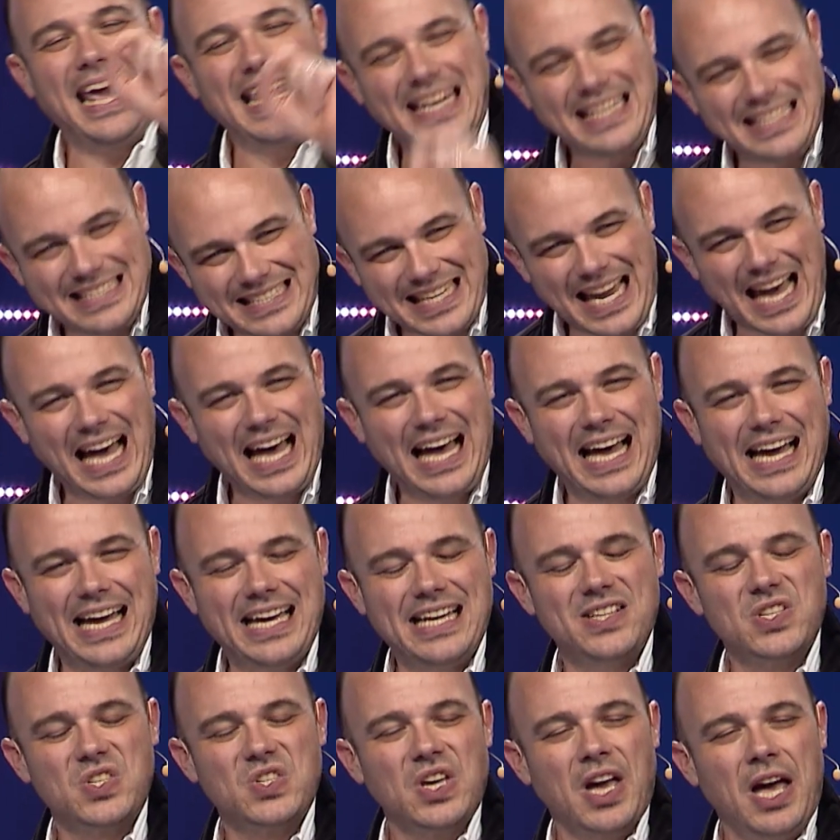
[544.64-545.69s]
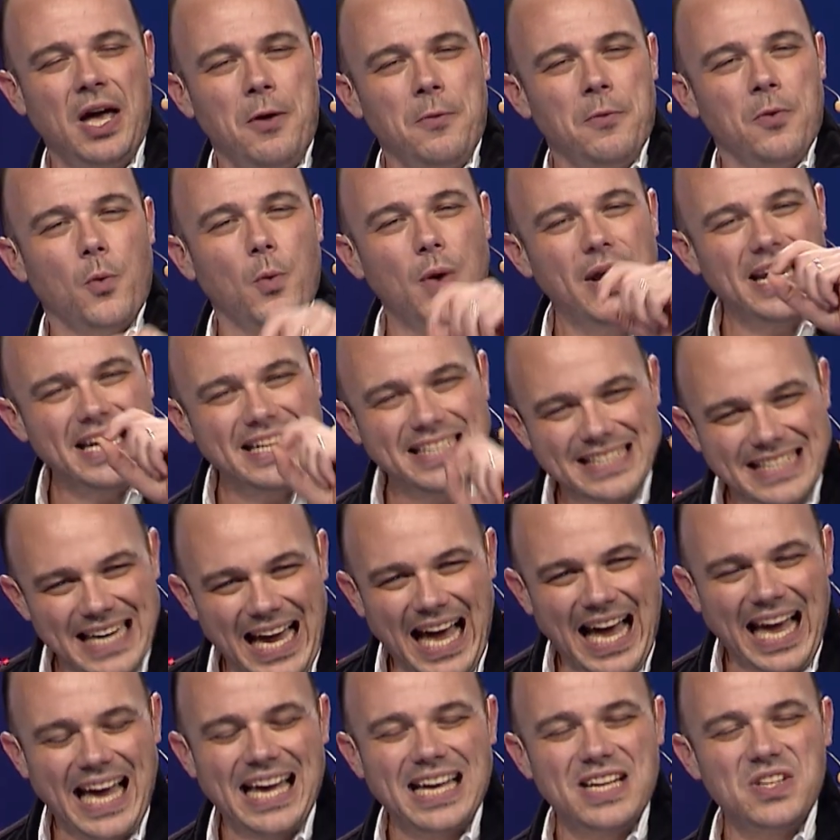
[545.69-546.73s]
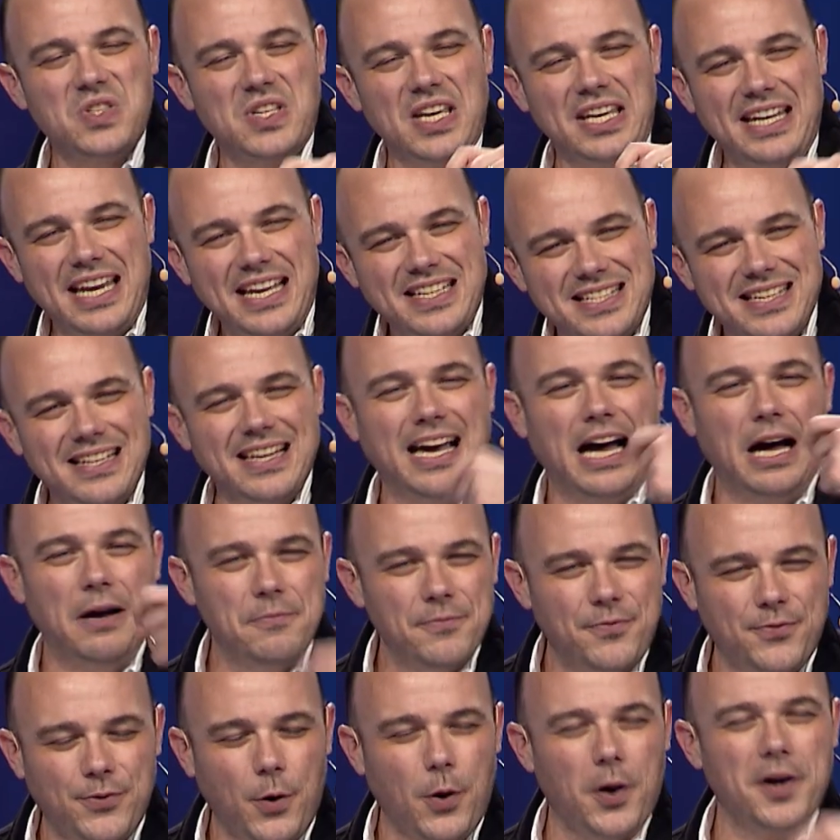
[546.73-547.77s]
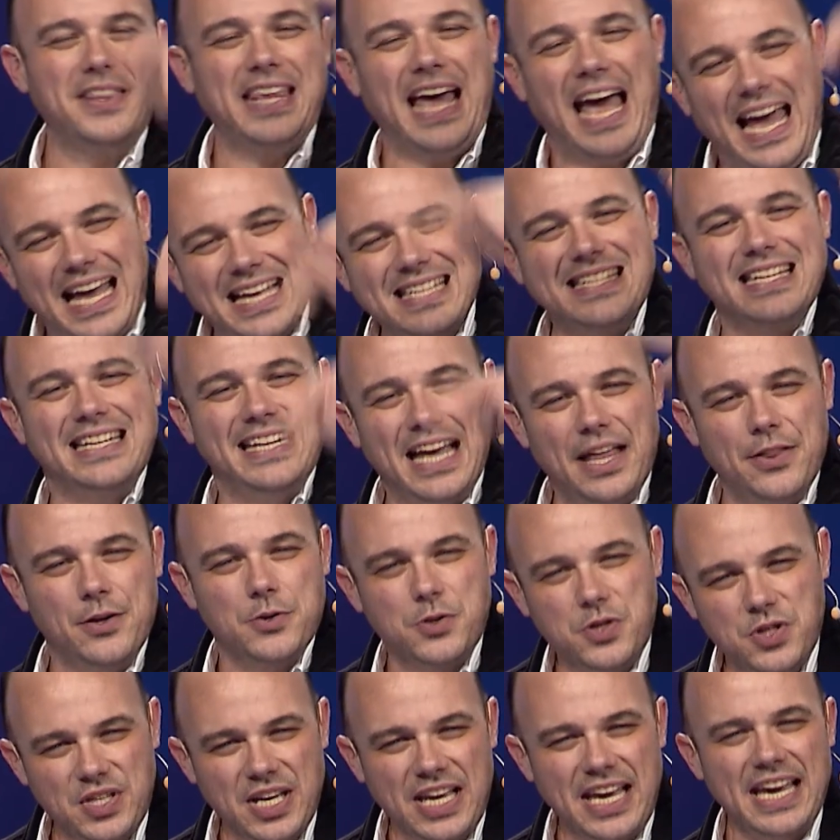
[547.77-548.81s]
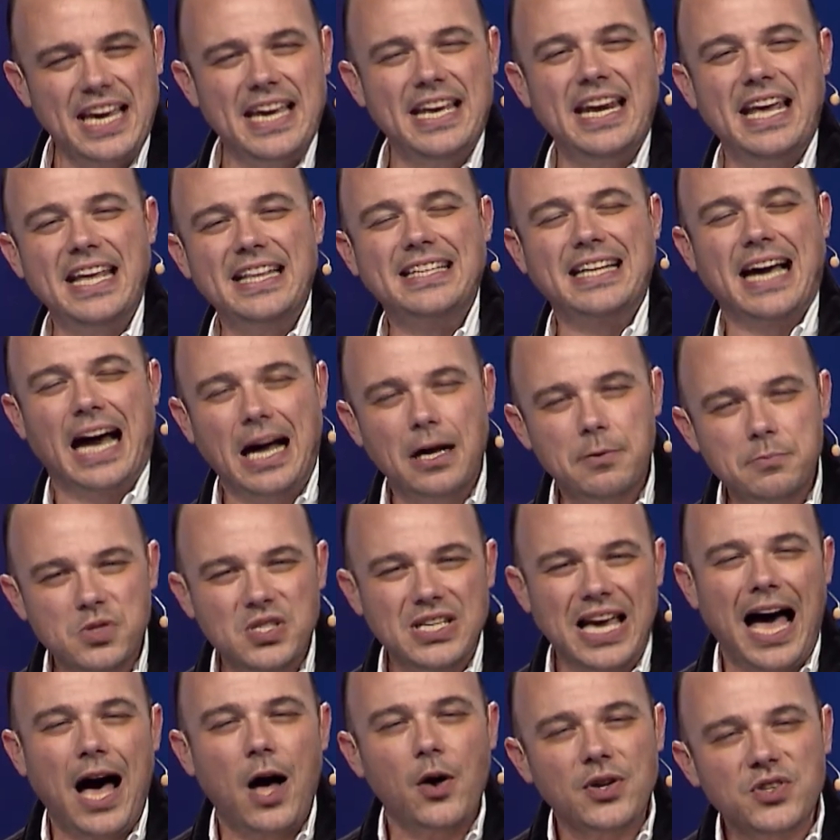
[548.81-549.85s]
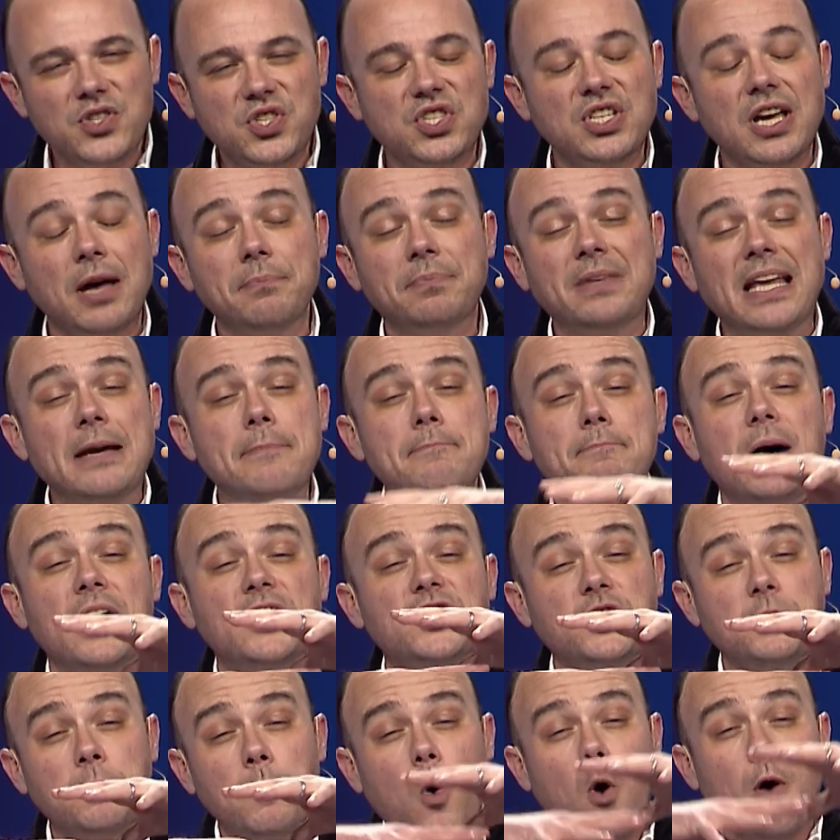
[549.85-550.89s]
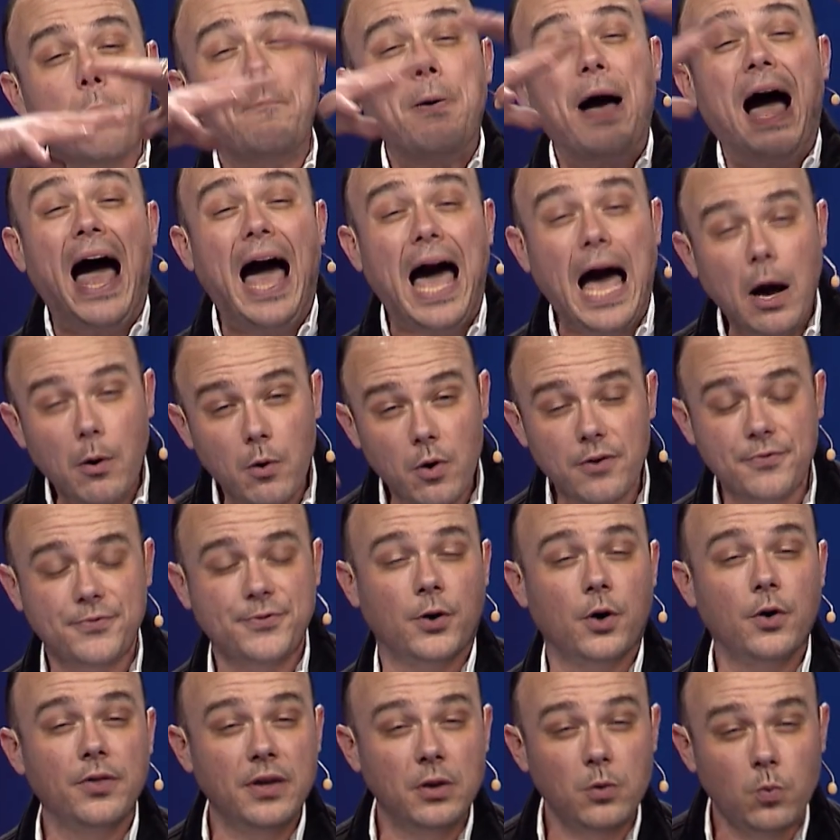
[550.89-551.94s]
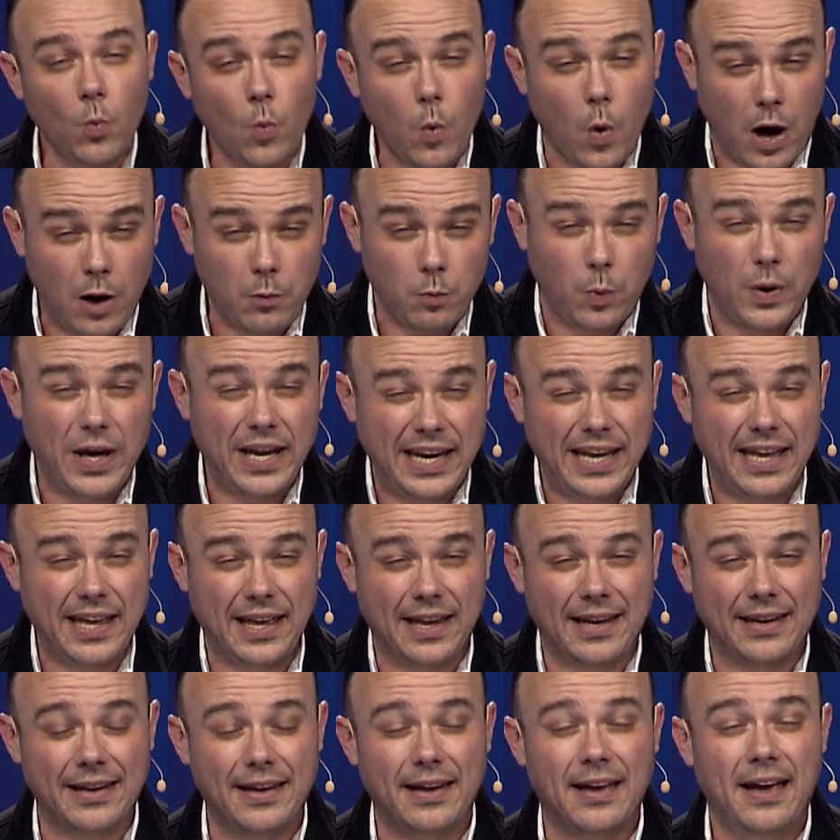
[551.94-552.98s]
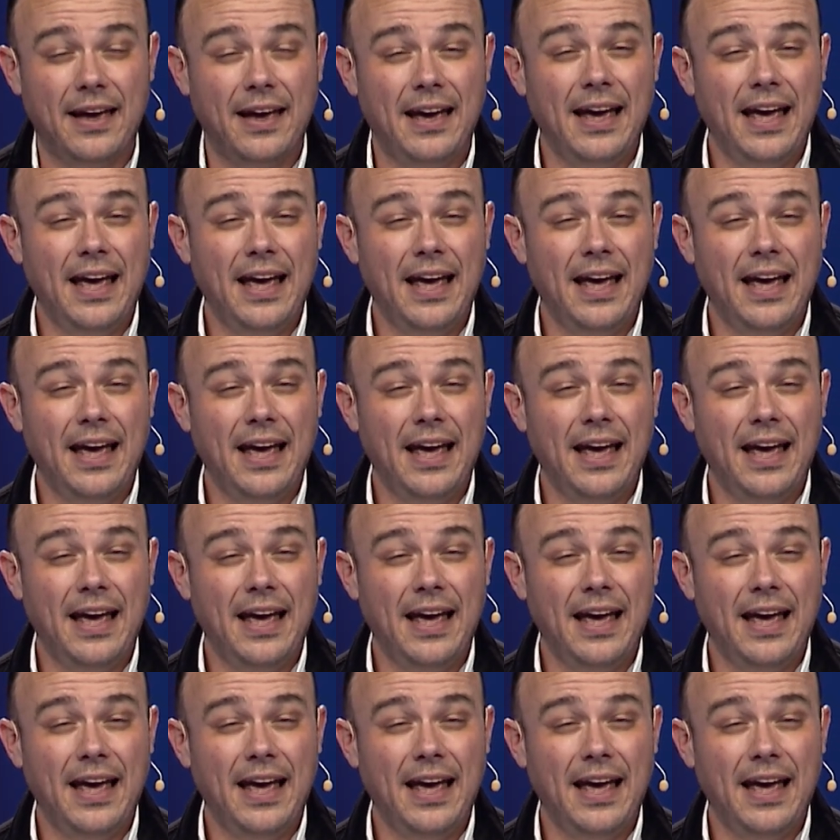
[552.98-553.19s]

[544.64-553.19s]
and it dies. When it dies, it doesn't come forth as another seed. It comes out as something much more powerful than what went in.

_ _ _ _

None of the pictures belong in the result. Print exactly the lines from the one containing "[550.89-551.94s]" through the final line of the entries.

[550.89-551.94s]
[551.94-552.98s]
[552.98-553.19s]

[544.64-553.19s]
and it dies. When it dies, it doesn't come forth as another seed. It comes out as something much more powerful than what went in.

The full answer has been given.